• **Requirement**
Without including any picture, copy the entries that follow word for word.

[[ Given information, beginning ]]

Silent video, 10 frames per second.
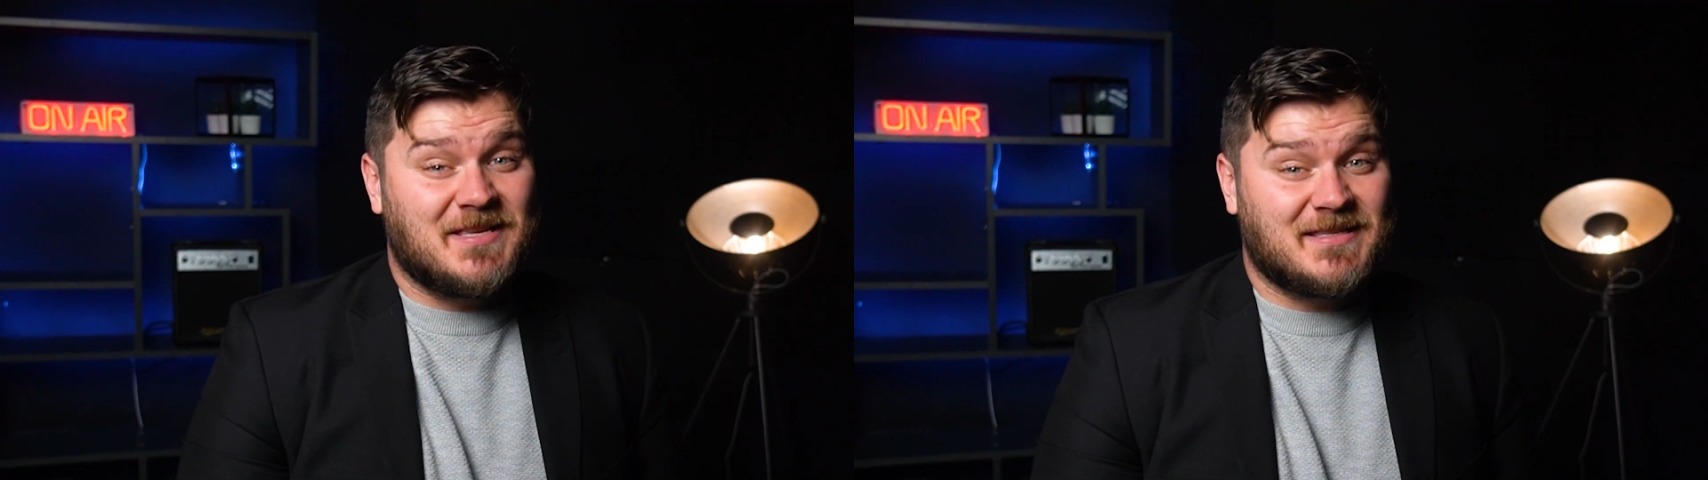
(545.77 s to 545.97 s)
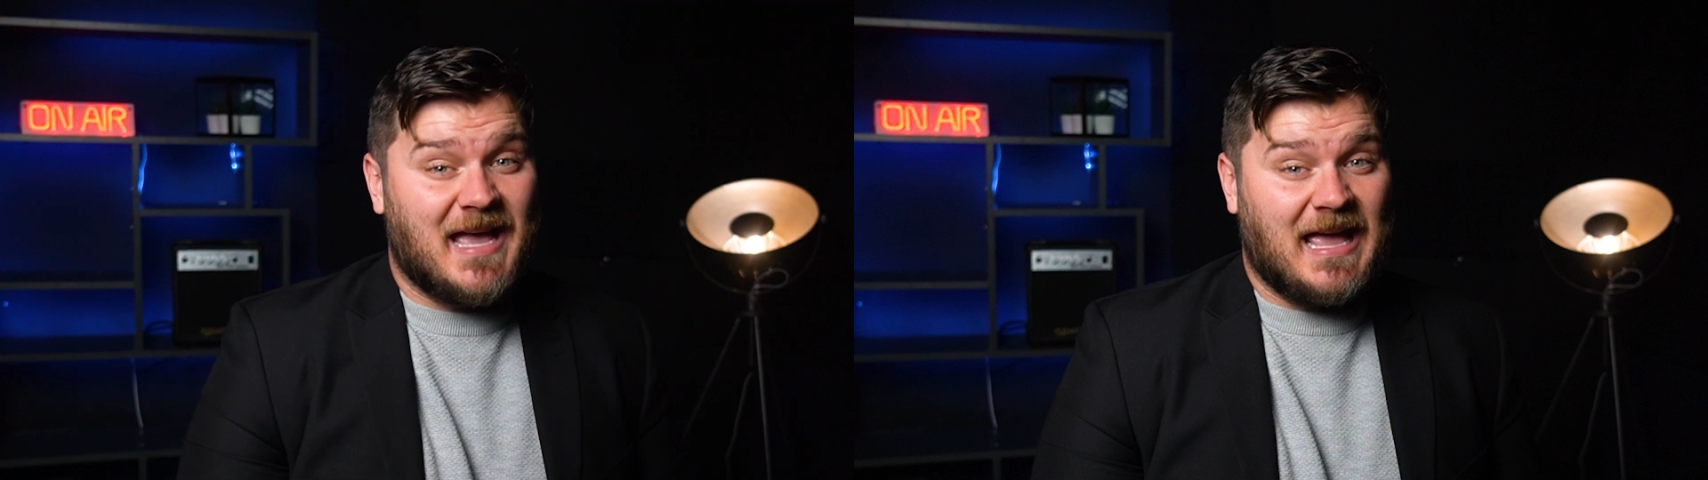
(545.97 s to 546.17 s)

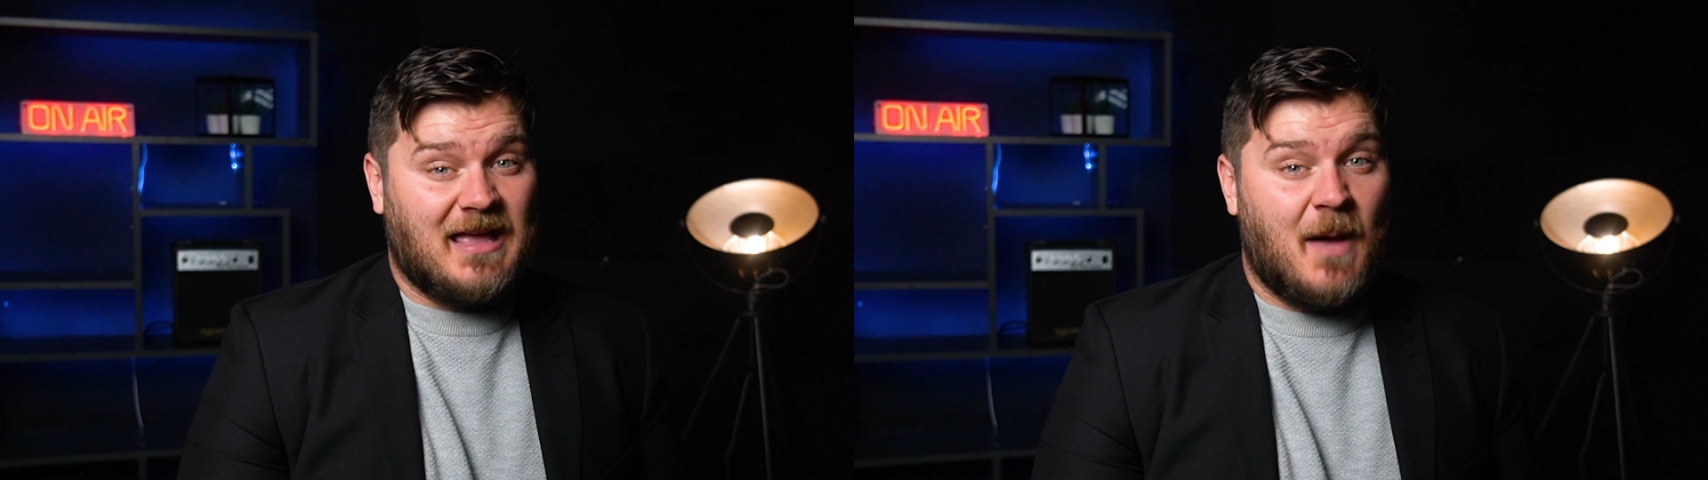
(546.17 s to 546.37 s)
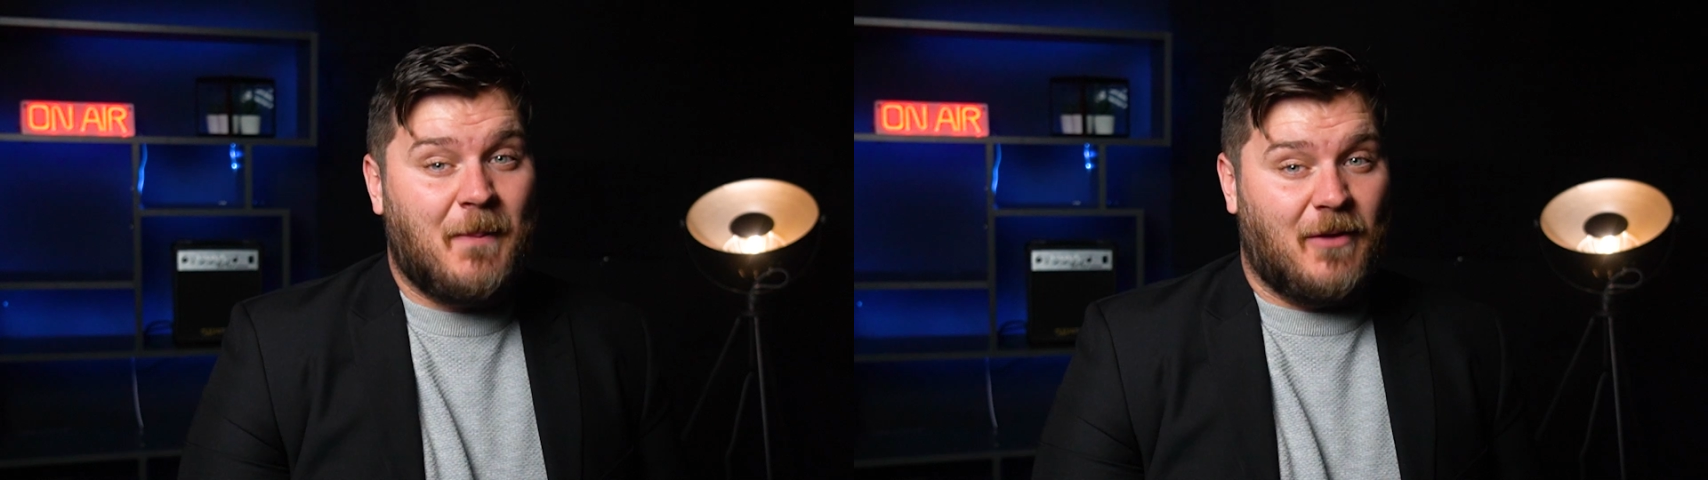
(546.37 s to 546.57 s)

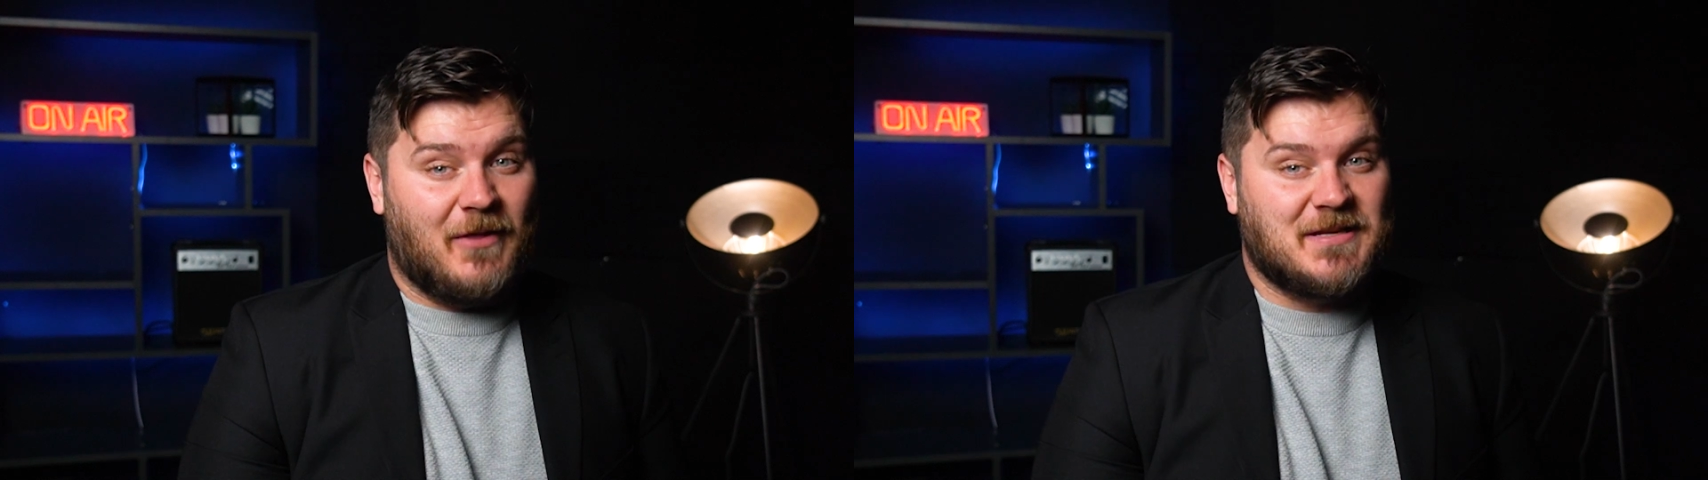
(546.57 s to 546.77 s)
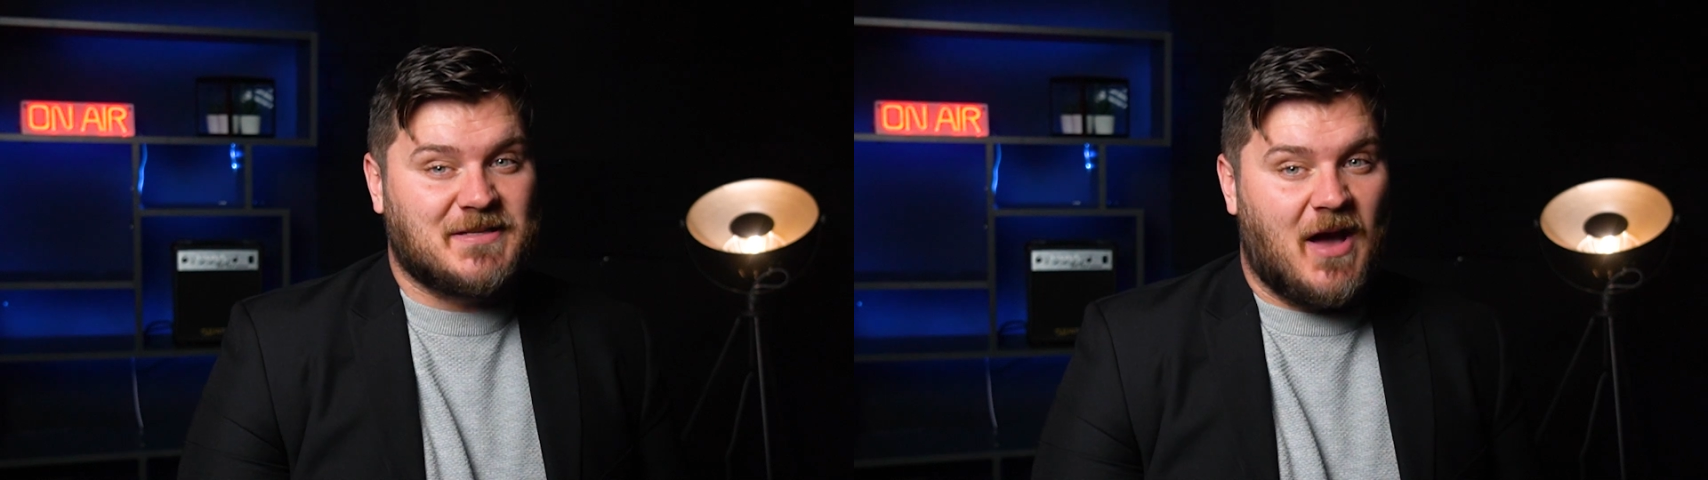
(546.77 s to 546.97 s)
say about
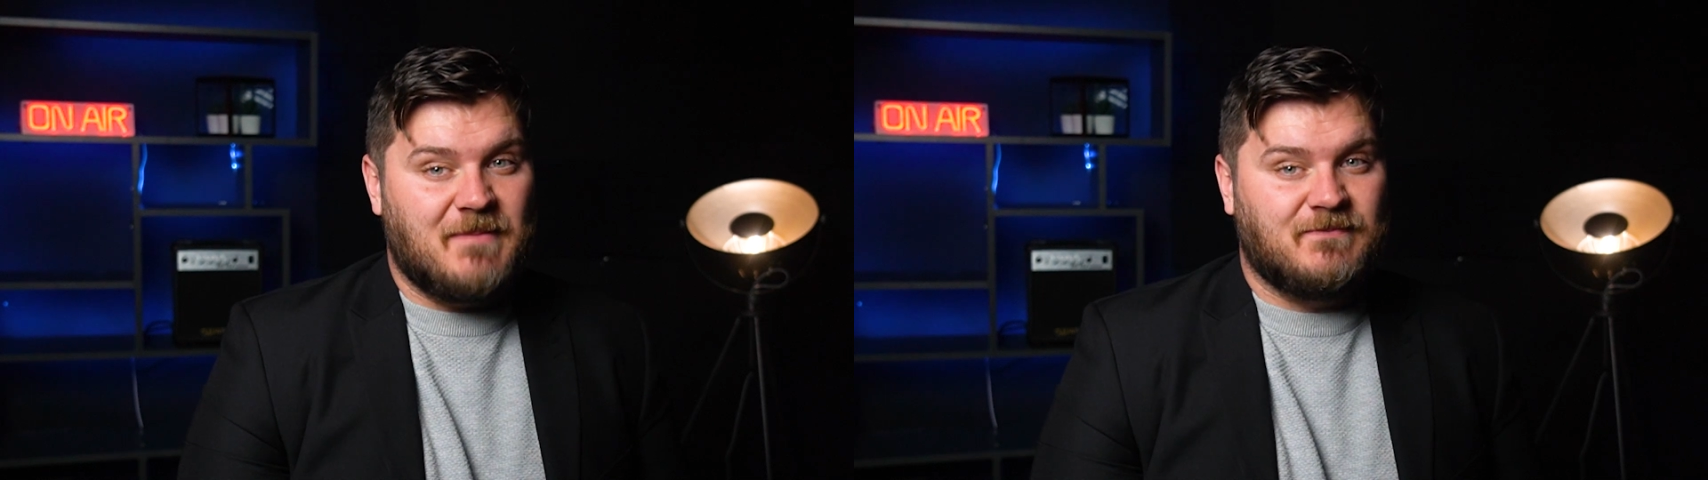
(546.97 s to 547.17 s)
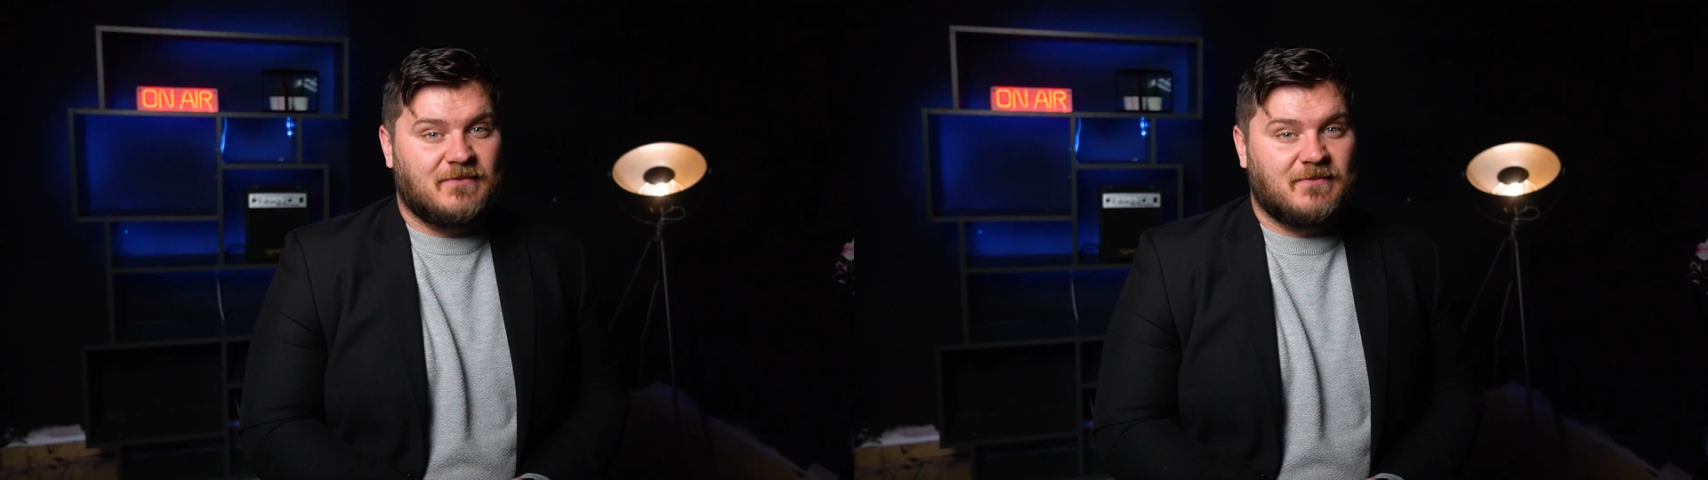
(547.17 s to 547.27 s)
their design.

[[ Given information, end ]]

• **Expected output**
Silent video, 10 frames per second.
(545.77 s to 545.97 s)
(545.97 s to 546.17 s)

(546.17 s to 546.37 s)
(546.37 s to 546.57 s)

(546.57 s to 546.77 s)
(546.77 s to 546.97 s)
say about
(546.97 s to 547.17 s)
(547.17 s to 547.27 s)
their design.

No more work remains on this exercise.